Zhang K, Chai L, Zhang Y, Wang W, Hu X, Kong W, Zhang D, Fan J. Association of childhood and adulthood socioeconomic status with frailty index trajectories: Using five-wave panel data from the China Health and Retirement Longitudinal Study (CHARLS).
Arch Gerontol Geriatr 2025;
131:105780. [PMID:
39955965 DOI:
10.1016/j.archger.2025.105780]
[Citation(s) in RCA: 0] [Impact Index Per Article: 0] [Reference Citation Analysis] [Abstract] [Key Words] [MESH Headings] [Track Full Text] [Journal Information] [Subscribe] [Scholar Register] [Received: 11/28/2024] [Revised: 02/03/2025] [Accepted: 02/07/2025] [Indexed: 02/18/2025]
Abstract
BACKGROUND
The relationship between childhood and adulthood socioeconomic status (SES) and long-term frailty trajectories is unclear.

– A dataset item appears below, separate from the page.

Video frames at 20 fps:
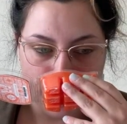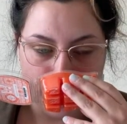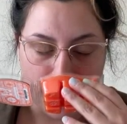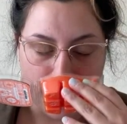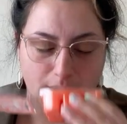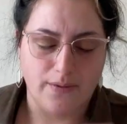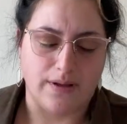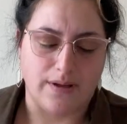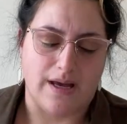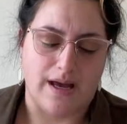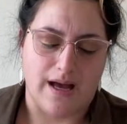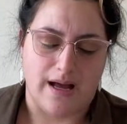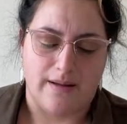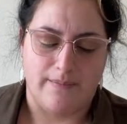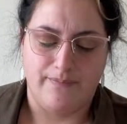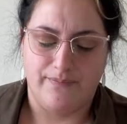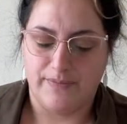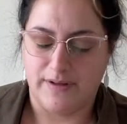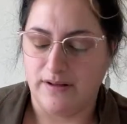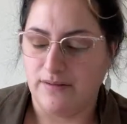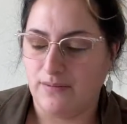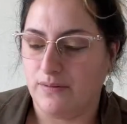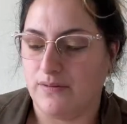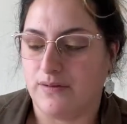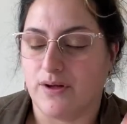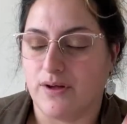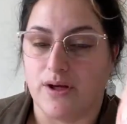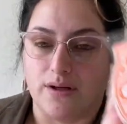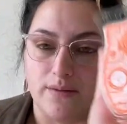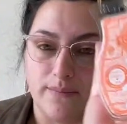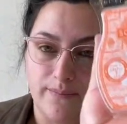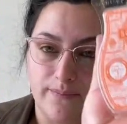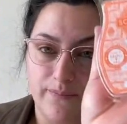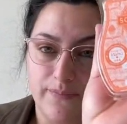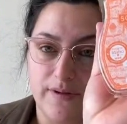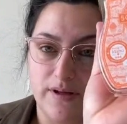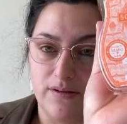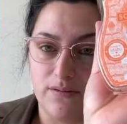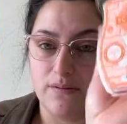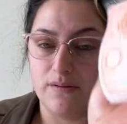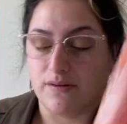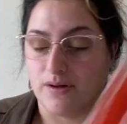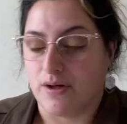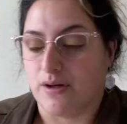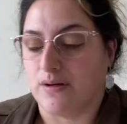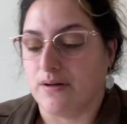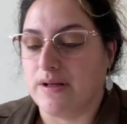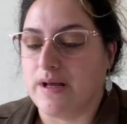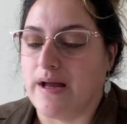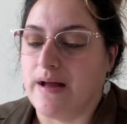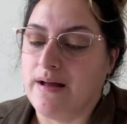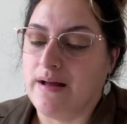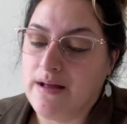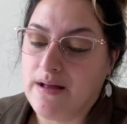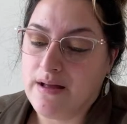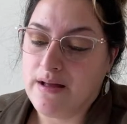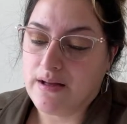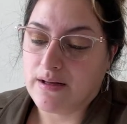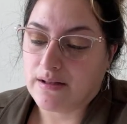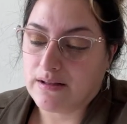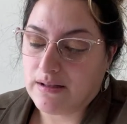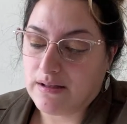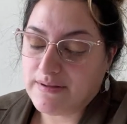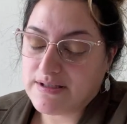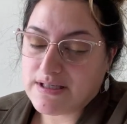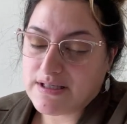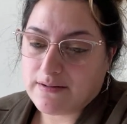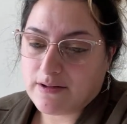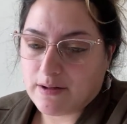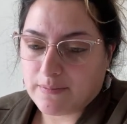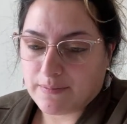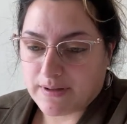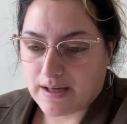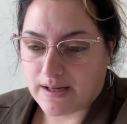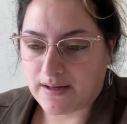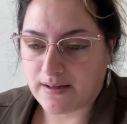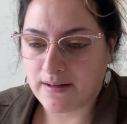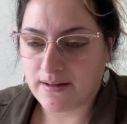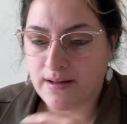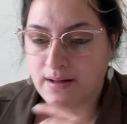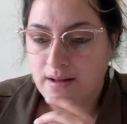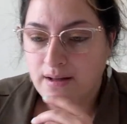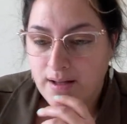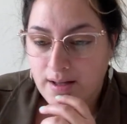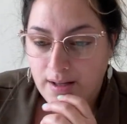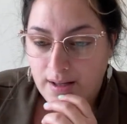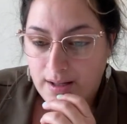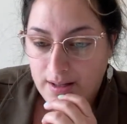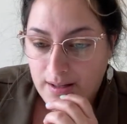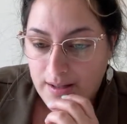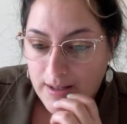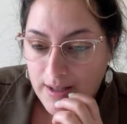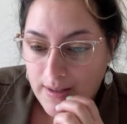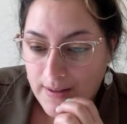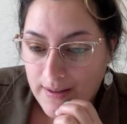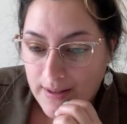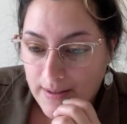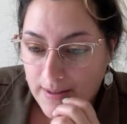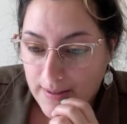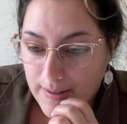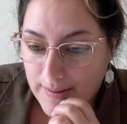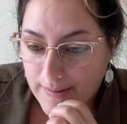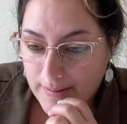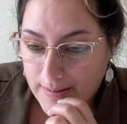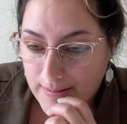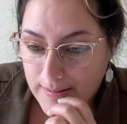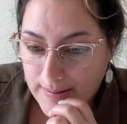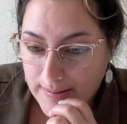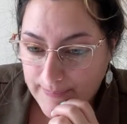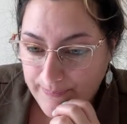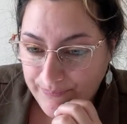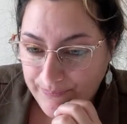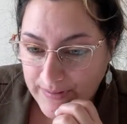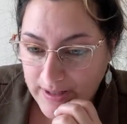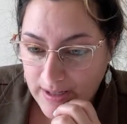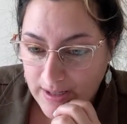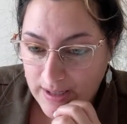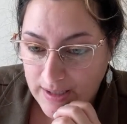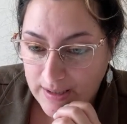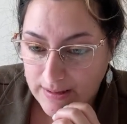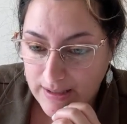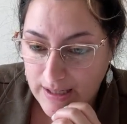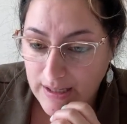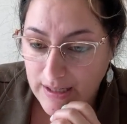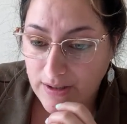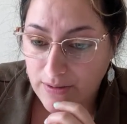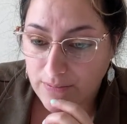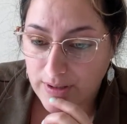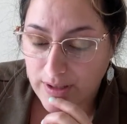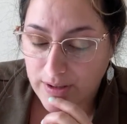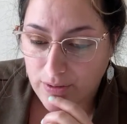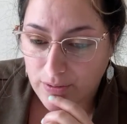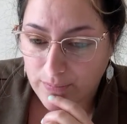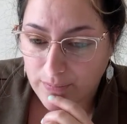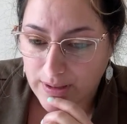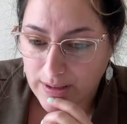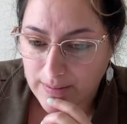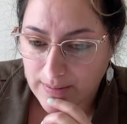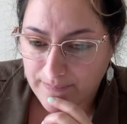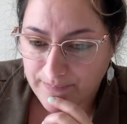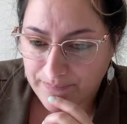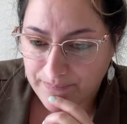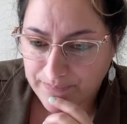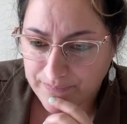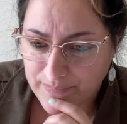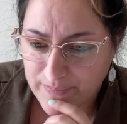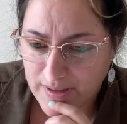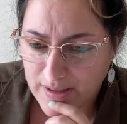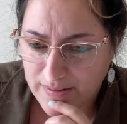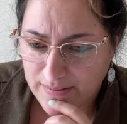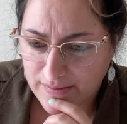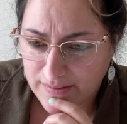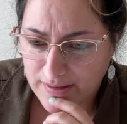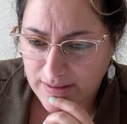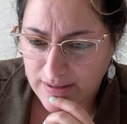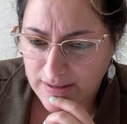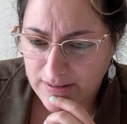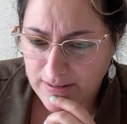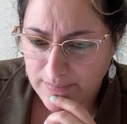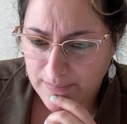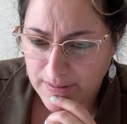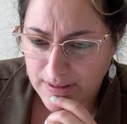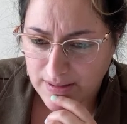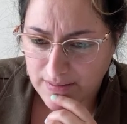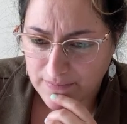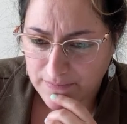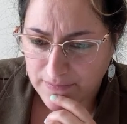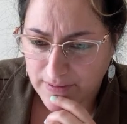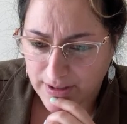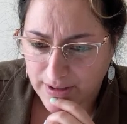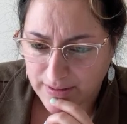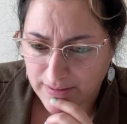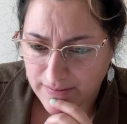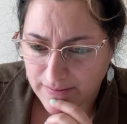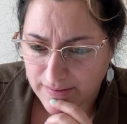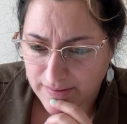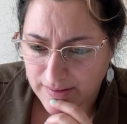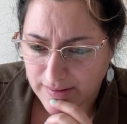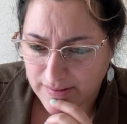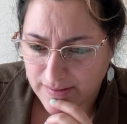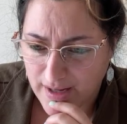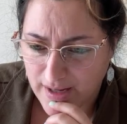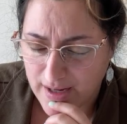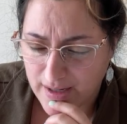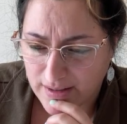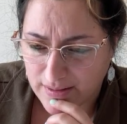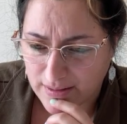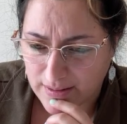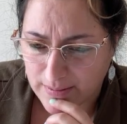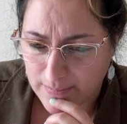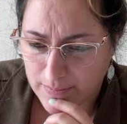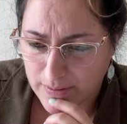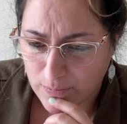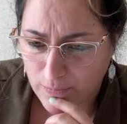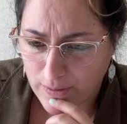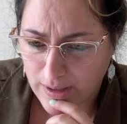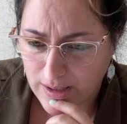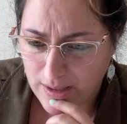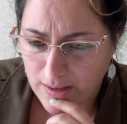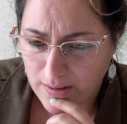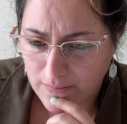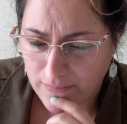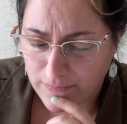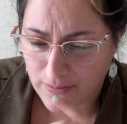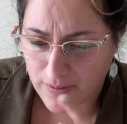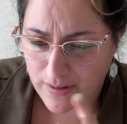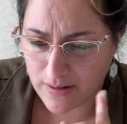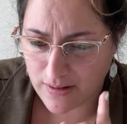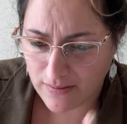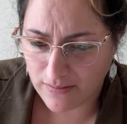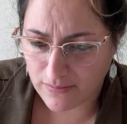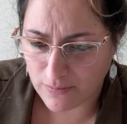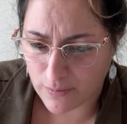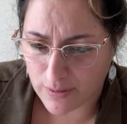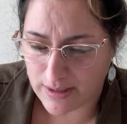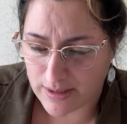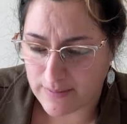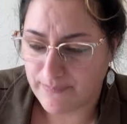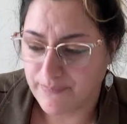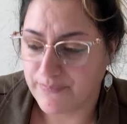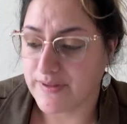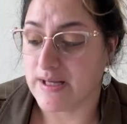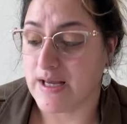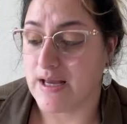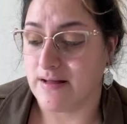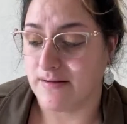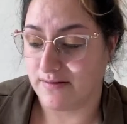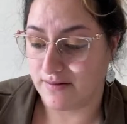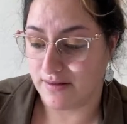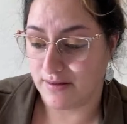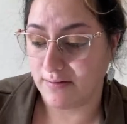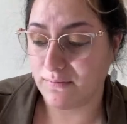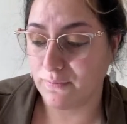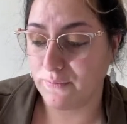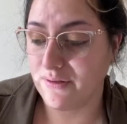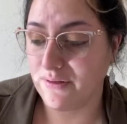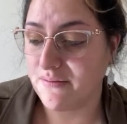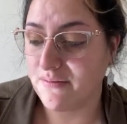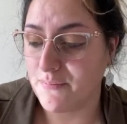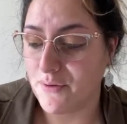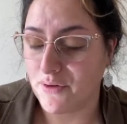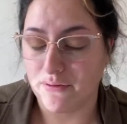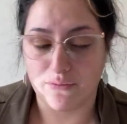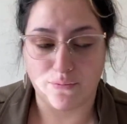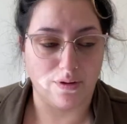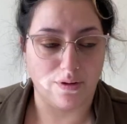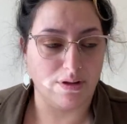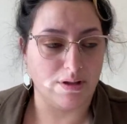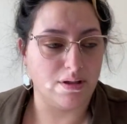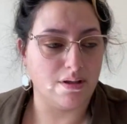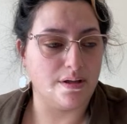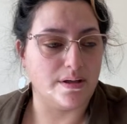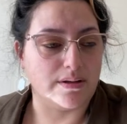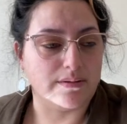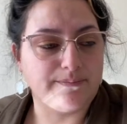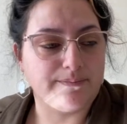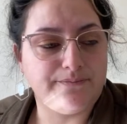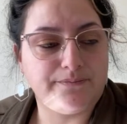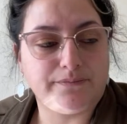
Oh, yeah. This one's good. This one's good, yeah. Clementine cupcake. Um, thank you, Naomi. Skinny dipping and farts. Exactly. Been waiting for this one. Yes, this one smells really good.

We aimed to assess the frailty index (FI) dynamic trajectories and examine the associations between childhood and adulthood SES and frailty trajectories.
METHODS
We included 7321 participants aged 45 and older from the 2011-2020 China Health and Retirement Longitudinal Study (CHARLS). Six childhood SES factors and four adulthood SES factors were included. Group-based trajectory modelling was used to identify frailty trajectories and multinomial logistic regression was used to assess the association between SES and frailty trajectories.
RESULTS
Three frailty trajectory groups were identified: low-increase trajectory (LT, 59.9 %), moderate-increase trajectory (MT, 31.7 %) and high-increase trajectory (HT, 8.4 %). With the LT group as reference, for childhood SES, participants with an illiterate mother (relative-risk radio [RRR]=1.67, 95 % confidence interval [CI]: 1.10-2.52), having not enough food (1.67, 1.34-2.09), with family's financial situation (2.35, 1.61-3.42) and childhood health status (2.72, 2.09-3.53) worse than others had higher odds of being in the HT group. For adulthood SES, rural residence (1.86, 1.50-2.31), with an educational level of less than middle school (2.75, 1.83-4.15), had higher odds of being in the HT group. Similar results were found for people of different ages, genders, and residences.
CONCLUSIONS
Participants with lower SES, including maternal and self- low education, childhood hunger, worse family financial and childhood health status are more likely to experience a high-increase FI trajectory, i.e. aging faster. Attention should be paid to reduce early-life social inequalities thus to promote later-time healthy aging.